If a ball is dropped from a staircase railing with a horizontal velocity of 1.09m/s which step will the ball land on? the rise of each step is 0.14m the run of each step is 0.3m. The vertical distance, from the top of the railing to the bottom of the floor is 4.8m. the slop of the steps is 0.47. my teacher says to use 4.8m-0.47(Xx) as my vertical displacement.
The slope of the steps is 0.47. Each step has a rise of 0.14 m and a run of 0.3 m. The height of the staircase is 4.8 m.

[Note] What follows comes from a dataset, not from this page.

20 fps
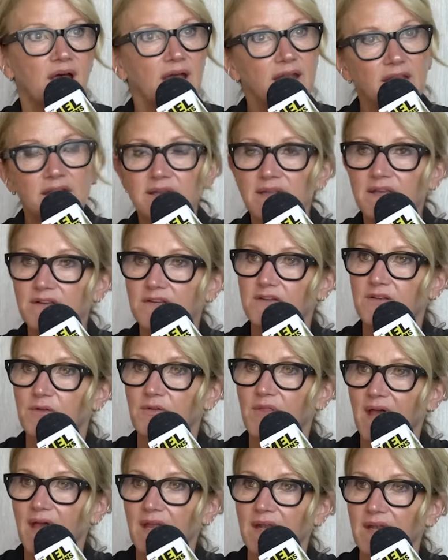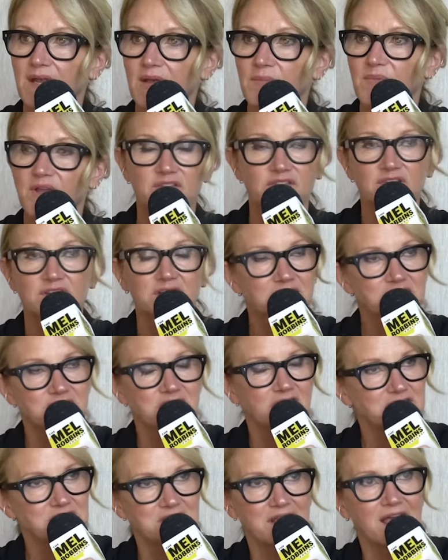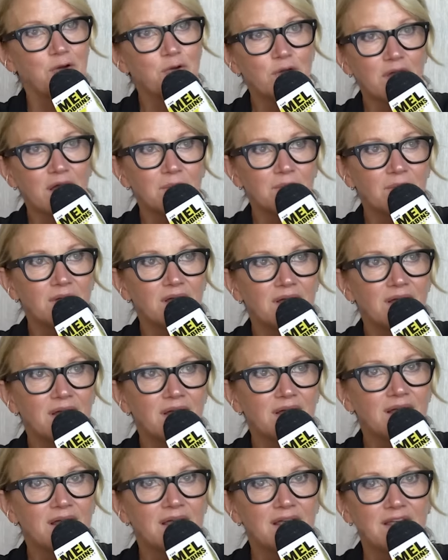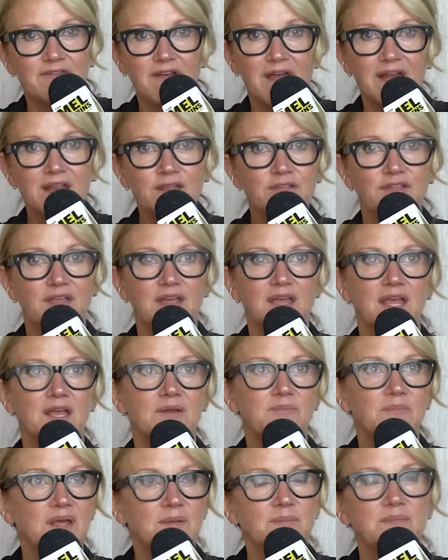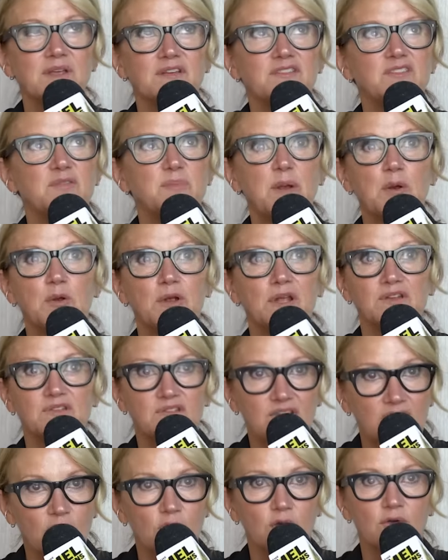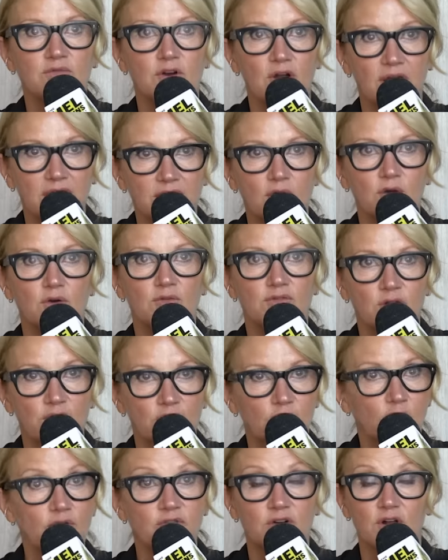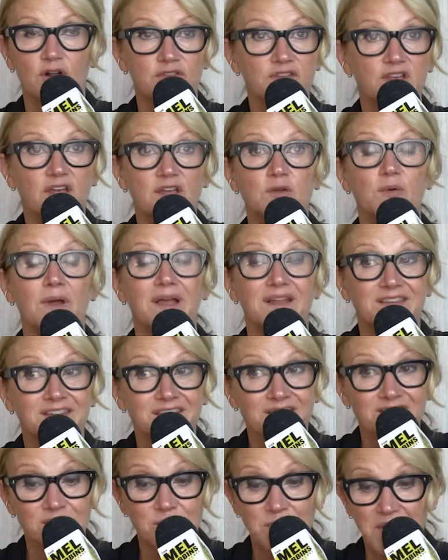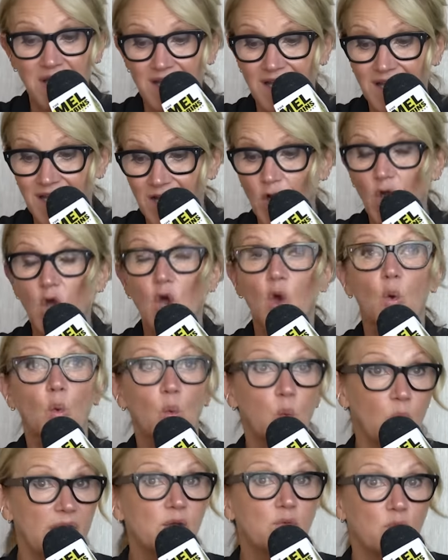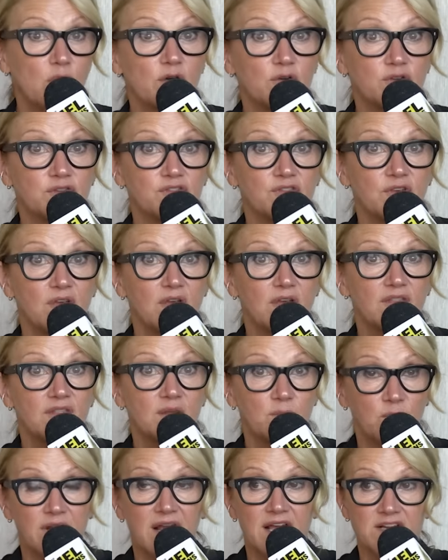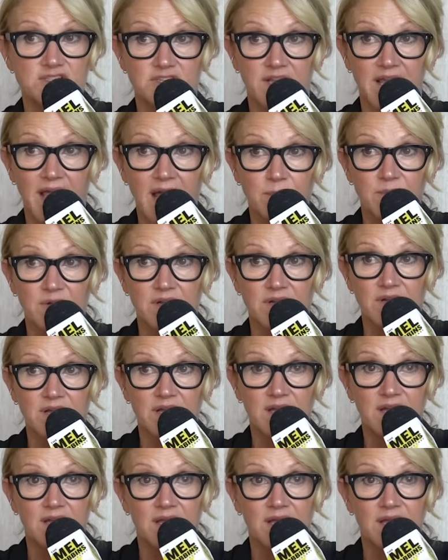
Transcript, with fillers: I didn't need to do that because it didn't change the outcome. If anything, it made me experience it over and over and over. And I'll tell you, anticipating it way worse than what actually happened.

A ball is rolled with a horizontal velocity of 1.09 m/s. Let the ball land on the nth step from the top of the staircase. The vertical distance traveled by the ball is 0.14*n and the horizontal distance traveled by the ball is 0.3*n m.
When the ball is dropped there is no change in its horizontal velocity, the vertical velocity increases due to gravitational acceleration by 9.8 m/s^2.
If the ball takes time t to land on the nth step, `1.09*t = 0.3*n` and `(1/2)*9.8*t^2 = 0.14*n`
`1.09*t = 0.3*n => t = (0.3/1.09)*n`
Substitute in `(1/2)*9.8*t^2 = 0.14*n`
=> `(1/2)*9.8*((0.3/1.09)*n)^2 = 0.14*n`
=> `4.9*(0.3/1.09)^2*n = 0.14`
=> `n = (0.14/4.9)*(1.09/0.3)^2`
=> `n ~~ 0.377`
The ball falls on the next step from which it is rolled off.